Something had struck the water right alongside the ship. Jack was just about to shout, “Man overboard!” when he peered over and saw in the fog-wreathed space between the ship and the dock a dark object drop from some port in the fire-room below him and strike the water with a second splash.

For a flash he thought it might be some fireman taking French leave of the ship. But a second’s thought convinced him that what had dropped was no human being but a big bundle of some sort.

“Now what in the world is going on?” he thought undecidedly.
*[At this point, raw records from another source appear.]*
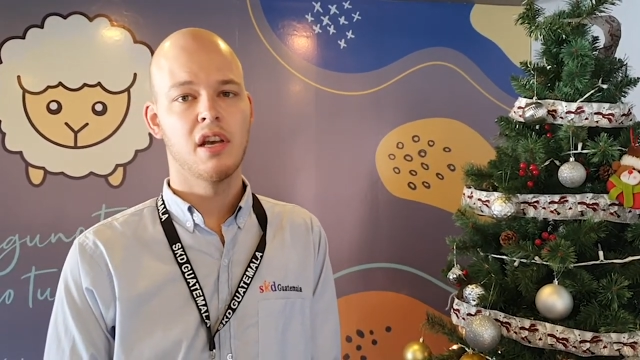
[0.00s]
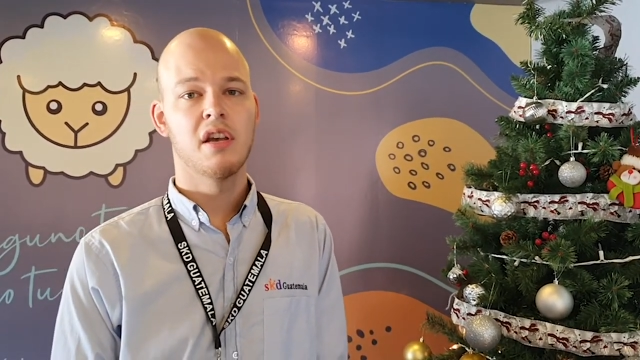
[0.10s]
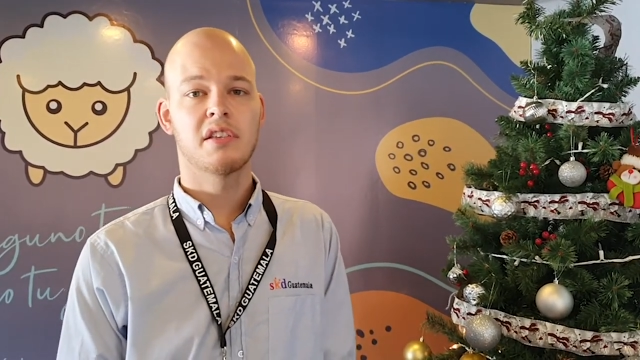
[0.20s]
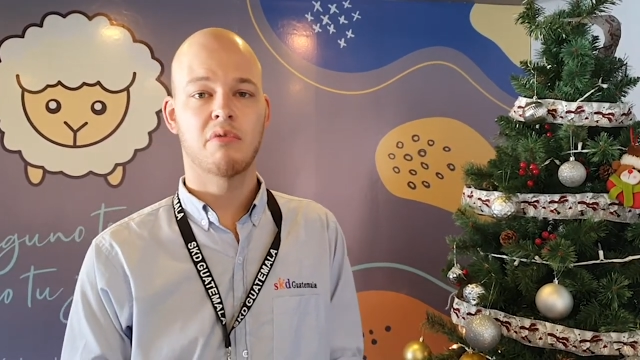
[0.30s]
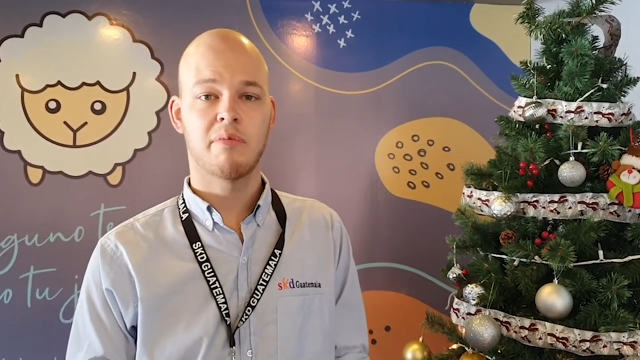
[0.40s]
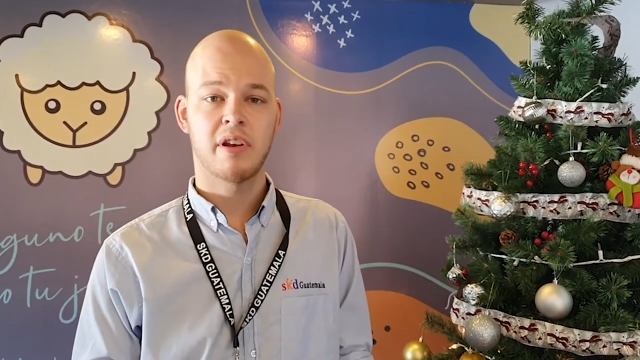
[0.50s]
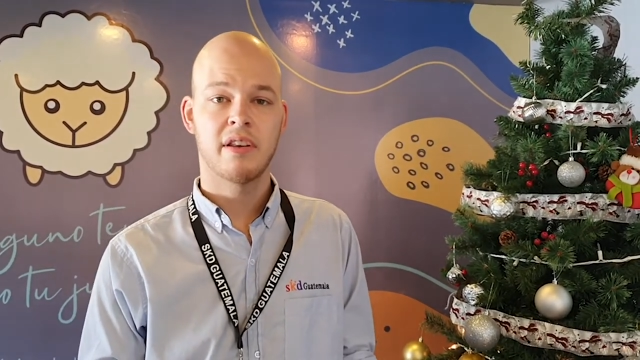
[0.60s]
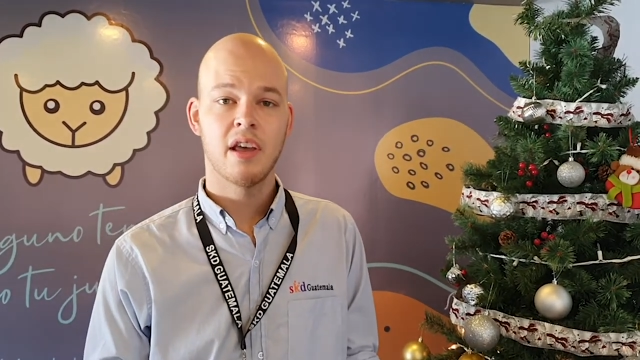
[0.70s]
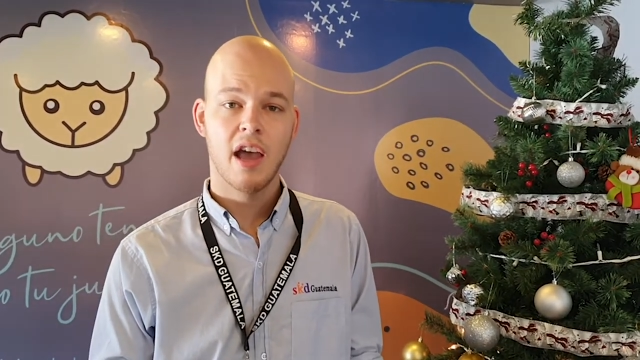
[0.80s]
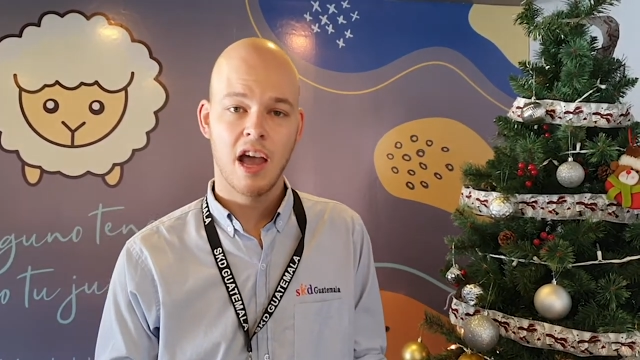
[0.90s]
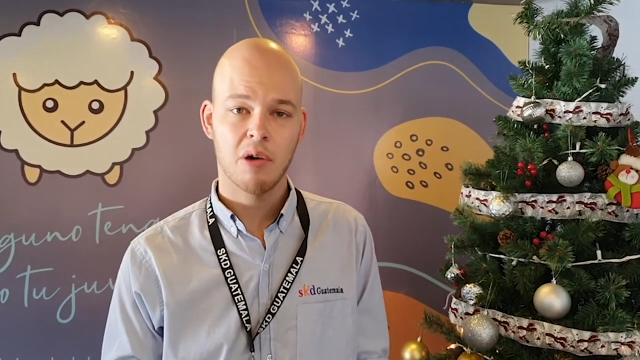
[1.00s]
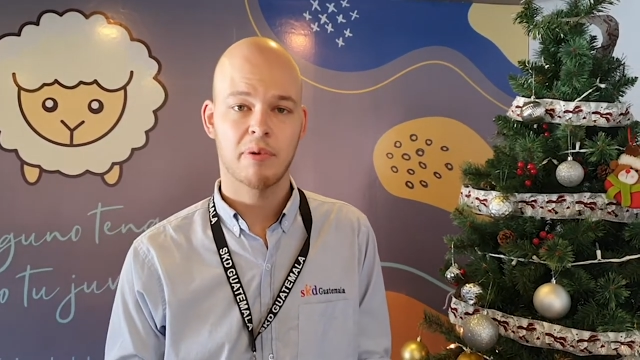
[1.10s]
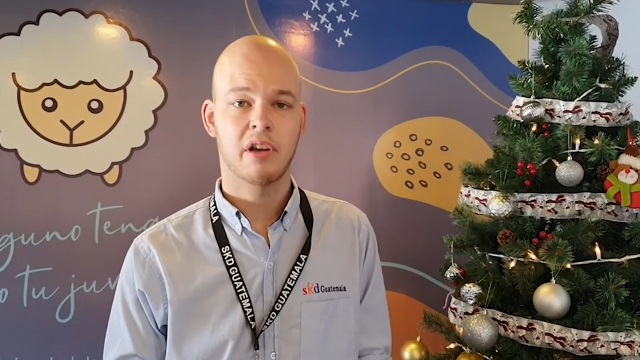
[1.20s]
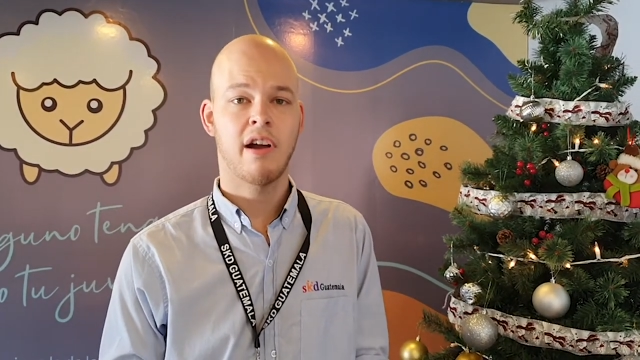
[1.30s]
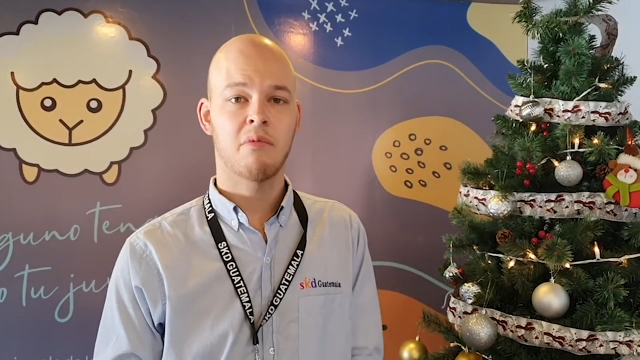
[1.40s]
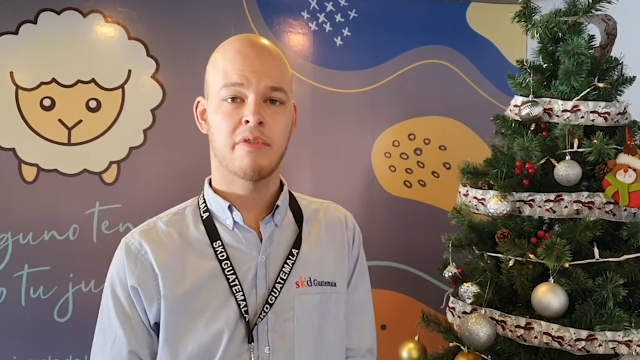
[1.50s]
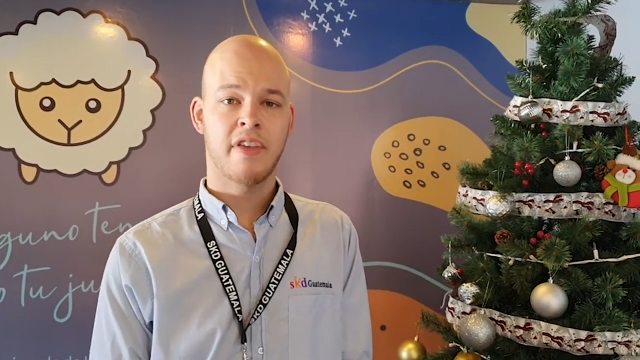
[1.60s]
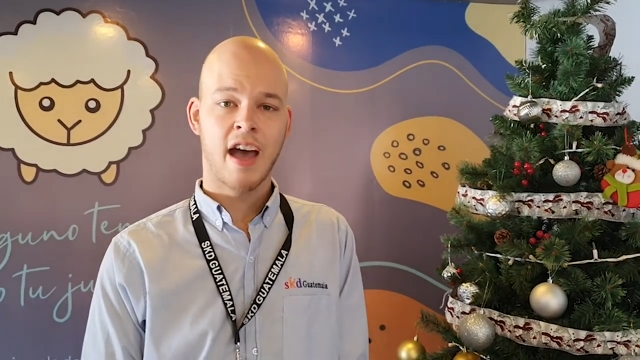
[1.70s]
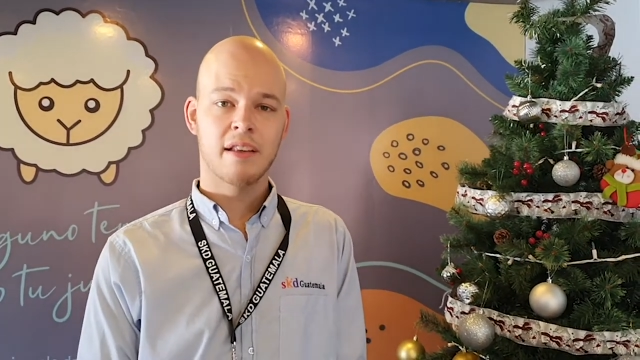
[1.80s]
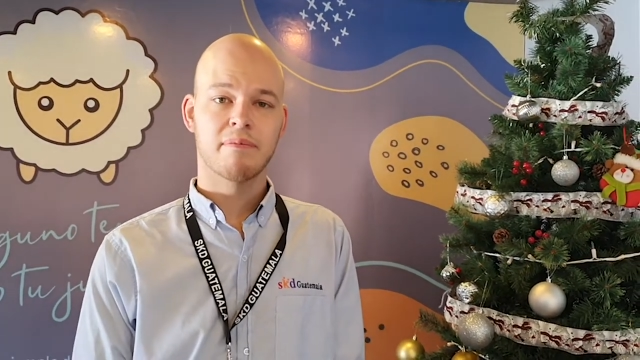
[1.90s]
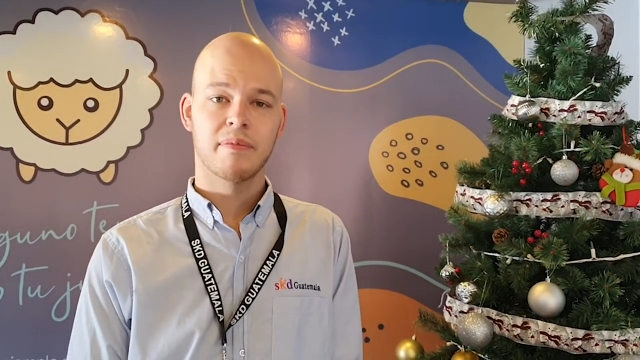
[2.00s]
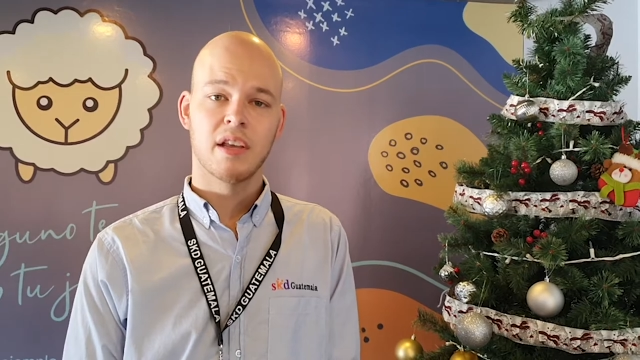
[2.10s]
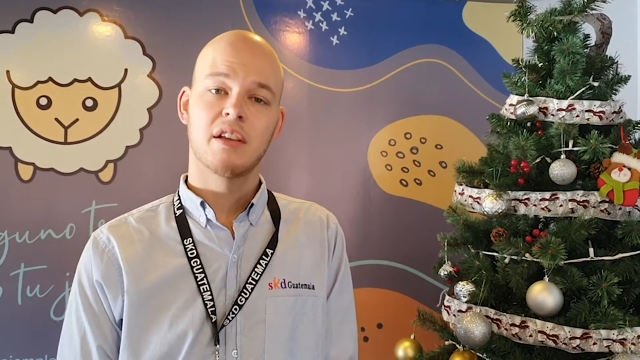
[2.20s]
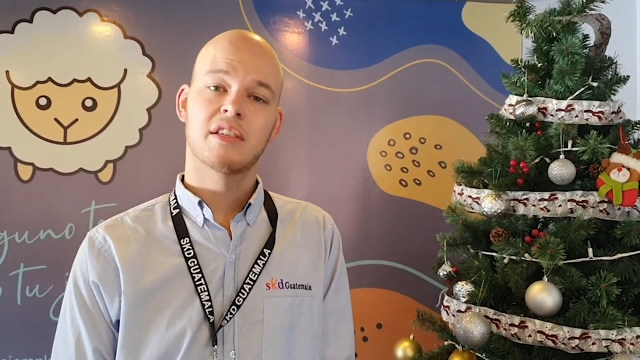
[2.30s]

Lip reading: So we've been helping her out with that.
On the dock the din of the fighting firemen still kept up. But right then Jack was more concerned with the mysterious happenings on board the ship itself. Something very out of the ordinary was going forward, that was plain enough. But what could it be? What was being thrown out of the fire-room port?

He was still struggling with the mystery when there came another sudden sound.

Jack recognized it instantly as the noise of an oar moving in a rowlock.

A boat was moving about in the dark obscurity between the ship and the dock. Peering over, Jack could see the dim outlines of the little craft moving slowly about far below where he stood.

Then of a sudden another of those mysterious bundles dropped from the fire-room.

He saw the boat impelled toward it as it lay floating, and then it was hoisted on board.

“What black work is going on here?” thought the young wireless man as he watched.